One of the conversations that I overheard repeatedly while attending AWS re:Invent 2013 revolved around the concept of a “liberated IT department.” I’d of course known about the stereotypes (and massive workloads) that have surrounded IT professionals for decades, but it wasn’t until I spent some time in the Skytap booth at the re:Invent Expo that I truly grasped the magnitude of liberating this group.

This is about more than removing any false reputation or stigma that people may have about IT; this is about empowering a team with just as much talent, just as much creativity, and just as much care for their organizations customers than any other department.

Even with the lion’s share of credit for having exceptional creativity and the ability to think outside the box, developers and testers can find themselves bottlenecked and unable to deliver great software. While these teams have had their differences over the years, neither of them have had to wear the “blocker yoke” that has hindered IT operations—a yoke that often comes from the limitations of the hardware they’ve been given to work with.

But in today’s software world, IT’s been given a prime opportunity to cast aside any misrepresentations of their work by embracing the cloud and all of the innovation that comes with it.

One way that IT can accomplish this is by being an actively agile participant during the entire SDLC. In an interview with John Gallant at CIO.com, Intuit CEO Brad Smith explains how his company liberated their IT department—by both involving them more in decision making processes, and by demanding their creativity:

“There is no way I can imagine a company transforming or capitalizing on cloud-based or mobile solutions if you don’t have your engineers, your IT people, your business leaders sitting in the same room, and solving the problem together as equals…What we’ve asked them to do now is to actually be change agents, to innovate, to think about the customer and come to us with different ways that they would deliver the services.”

While those struggling with adopting agile often talk about the difficulties of creating the necessary “agile culture,” many often assume that the existing employees that are used to doing the old way are the problem. In the past, IT would be the first area to blame for any feet dragging to a new, experimental culture. But Smith goes on to point out that wasn’t how Intuit looked at the challenge. Smith states:

“We’ve challenged and unleashed the creativity in our IT organization to say, “Think differently about your job.” We haven’t had to do a wholesale swap-out of people. People are great. We just simply needed to redefine what we thought success looked like.”

Thinking back to the conversations I had with the IT professionals who stopped by our booth, none of them came across as blockers, inhibitors, or members of the dreaded “old guard.” These were innovators just as much as anyone else. Think about it, they attended AWS re:Invent (in the thousands, mind you) not to learn how to make their lives easier. They came to learn how to make their customers lives easier. That’s what collaboration, agile, and the cloud all do together.
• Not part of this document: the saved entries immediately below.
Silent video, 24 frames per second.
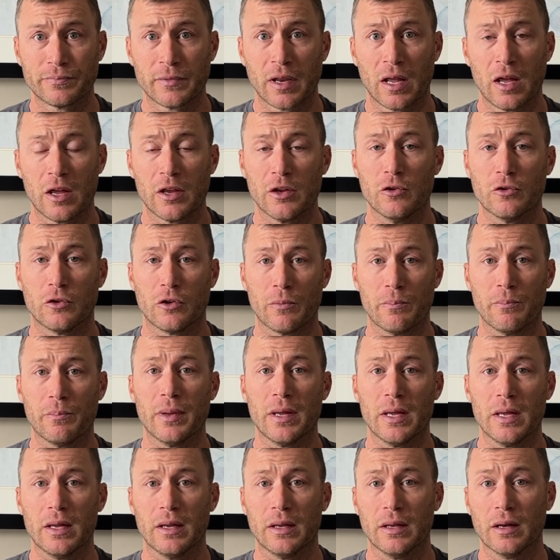you can
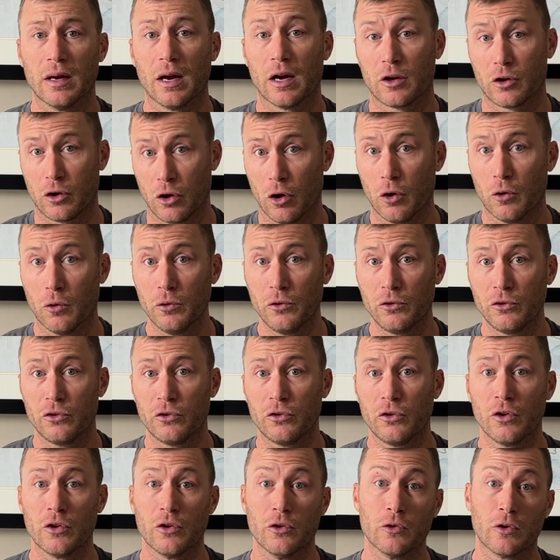be a
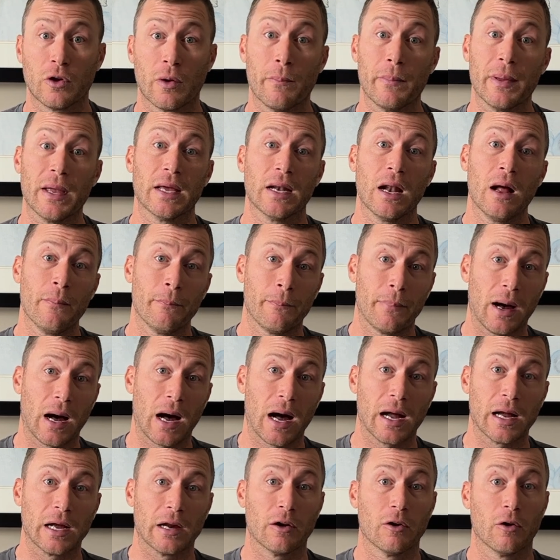coach, you can be an
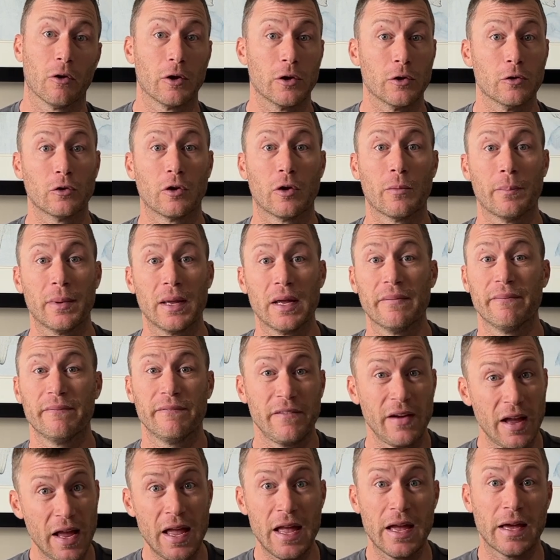umpire, or you can be a
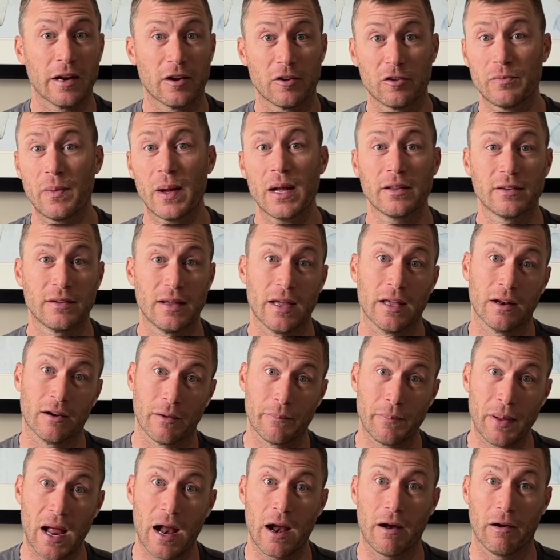fan, a spectator, a
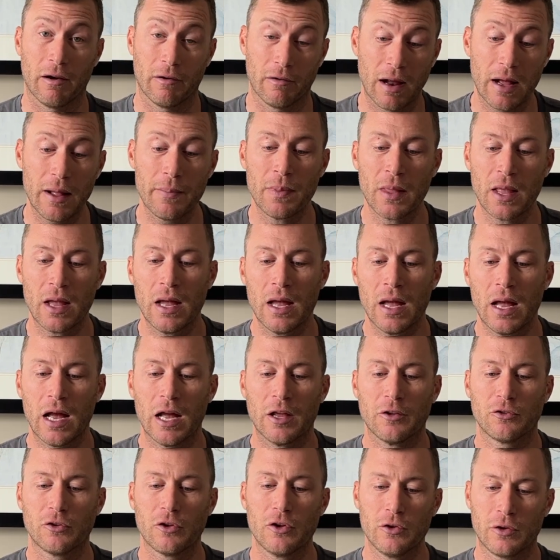parent, right? And
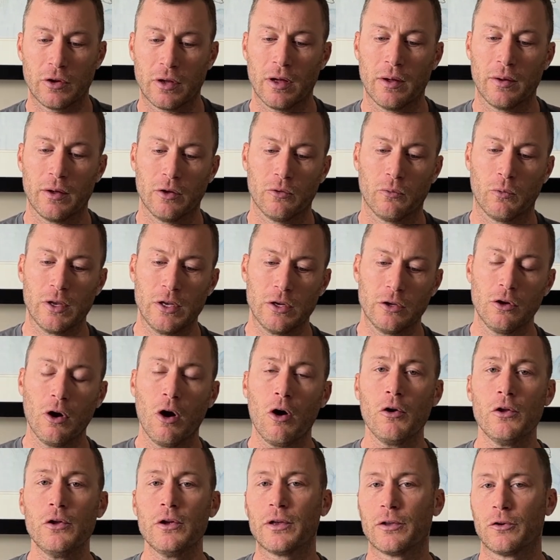so you can, when you go,
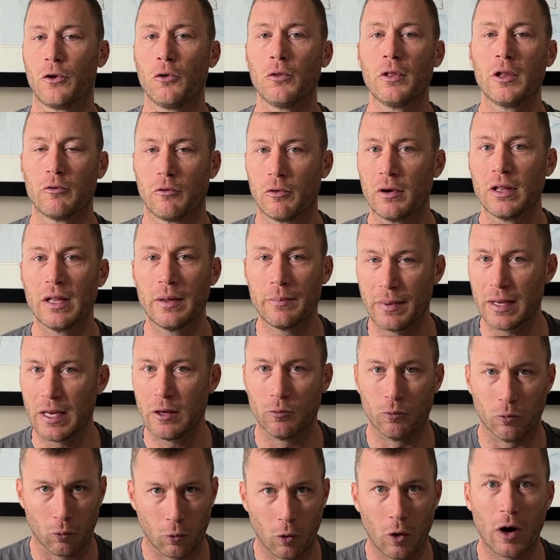you can only really be
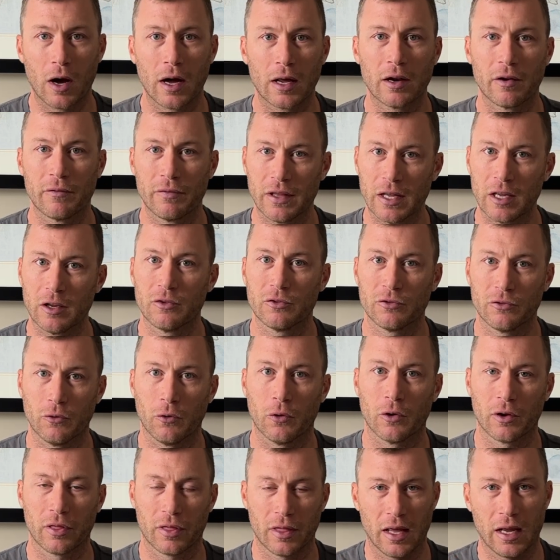one of these
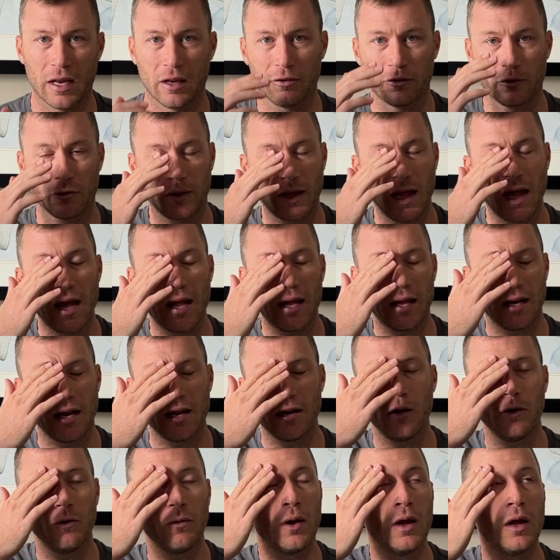four things, okay? And I
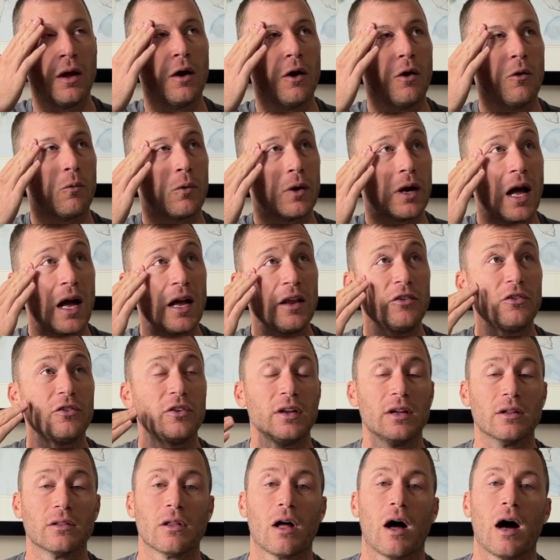know what I see
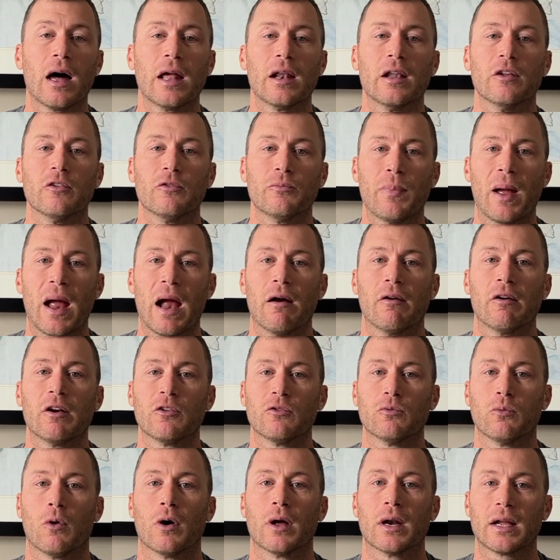a lot is
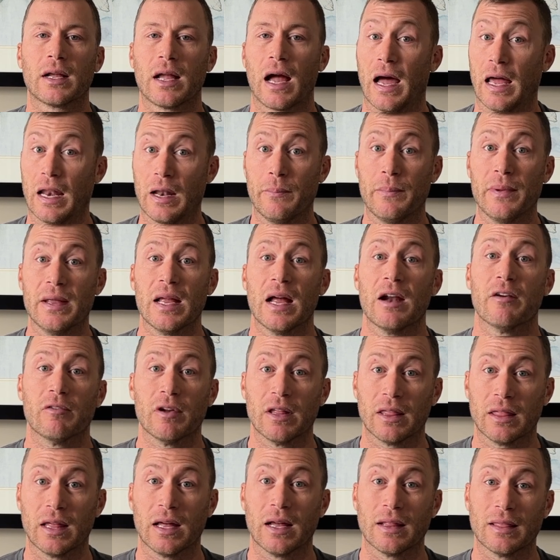parents want to kind of be
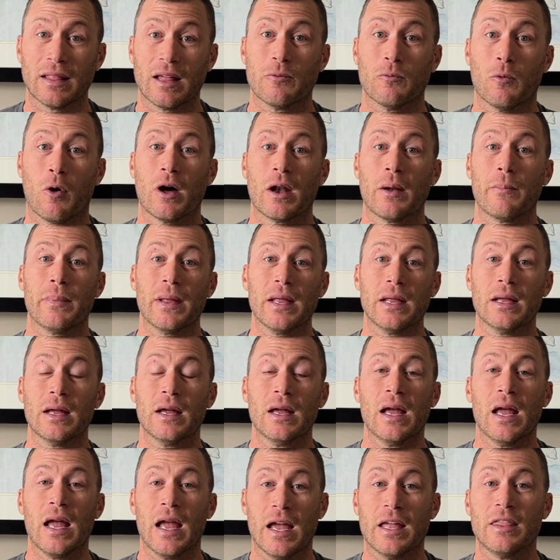everything. They want to be
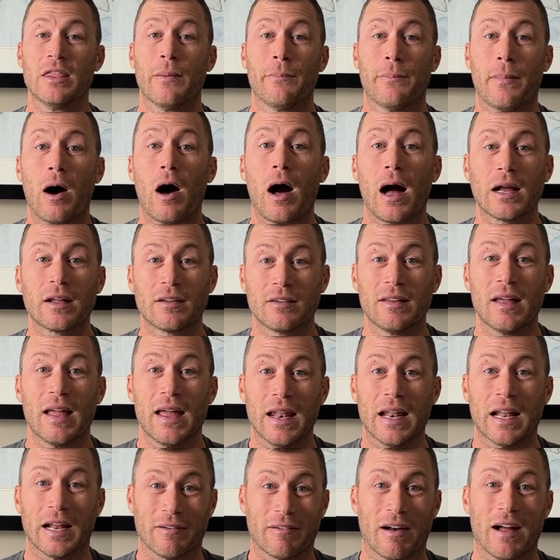in the box
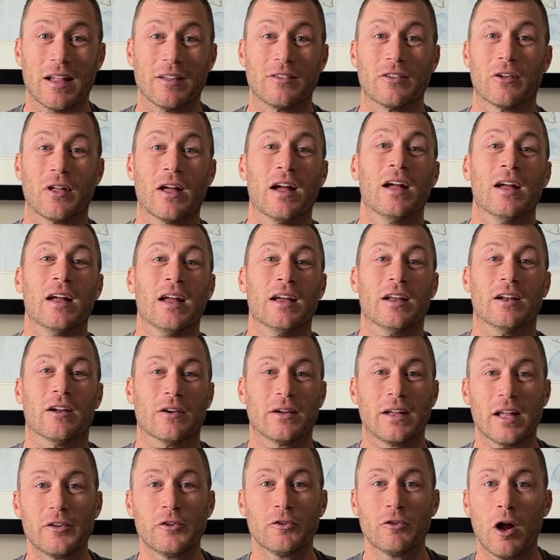hitting, right? So, you know,
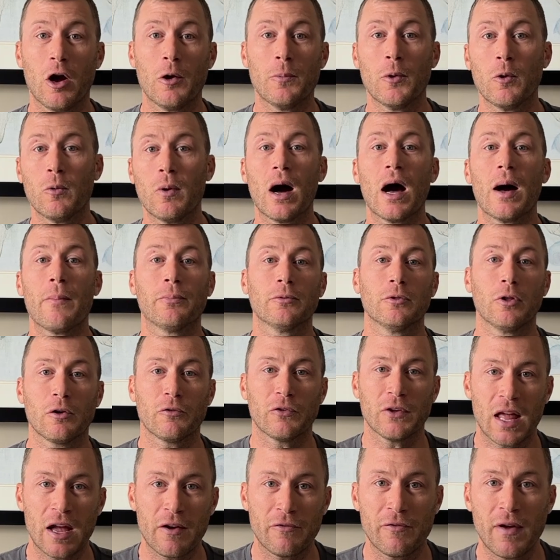get your elbow up, look for
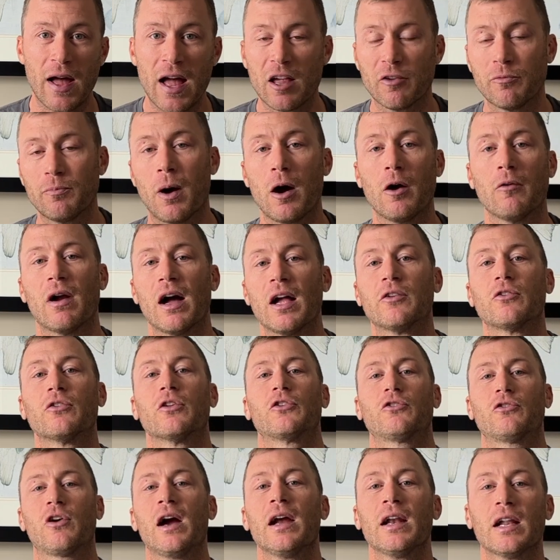that fastball, right? So they're
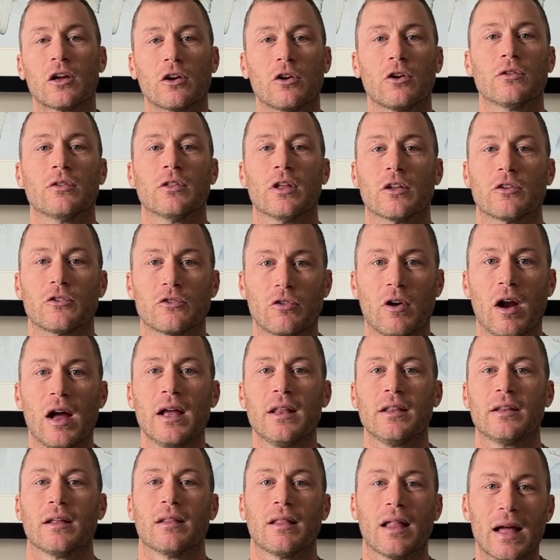trying to, they're
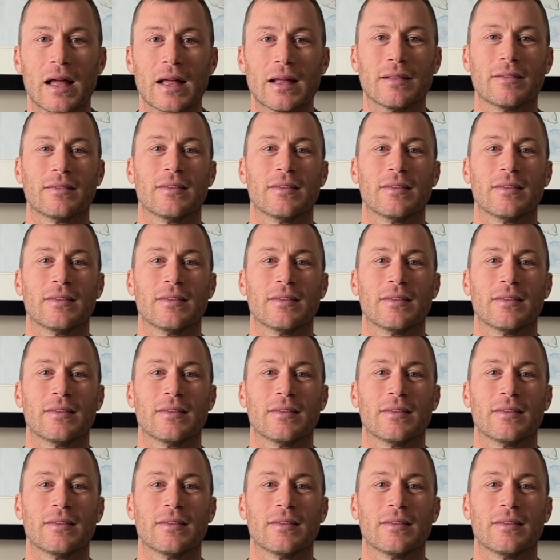trying to like,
In a recent article for NetworkComputing.com, Romi Mahajan echoes these same sentiments. In the most beautifully “agilistic” definition I’ve ever read, Mahajan defines innovation as, “the simultaneity of quality, speed, and originality as they manifest themselves in some usable set of artifacts.” For those who don’t immediately think of IT where innovation is concerned, Mahajan offers an ironclad retort:

“Some examples of an IT-led innovative approach include many organizations’ commitment to continuous efficiency improvements through the application of bleeding-edge technology, the clear and open access many employees have to corporate data for decision-support, the speed of wireless and mobile-enabled work, and the deployment of lightweight cloud-based applications for all manner of productivity improvements.”

The case is right there for IT to prove they’re just as valuable and innovative as any other department, but as Mahajan also notes, IT is going to have to lead the charge. “IT and innovation are facets of the same gem. If you believe it, then make your voice heard by exporting IT’s innovative practices to the rest of the organization.”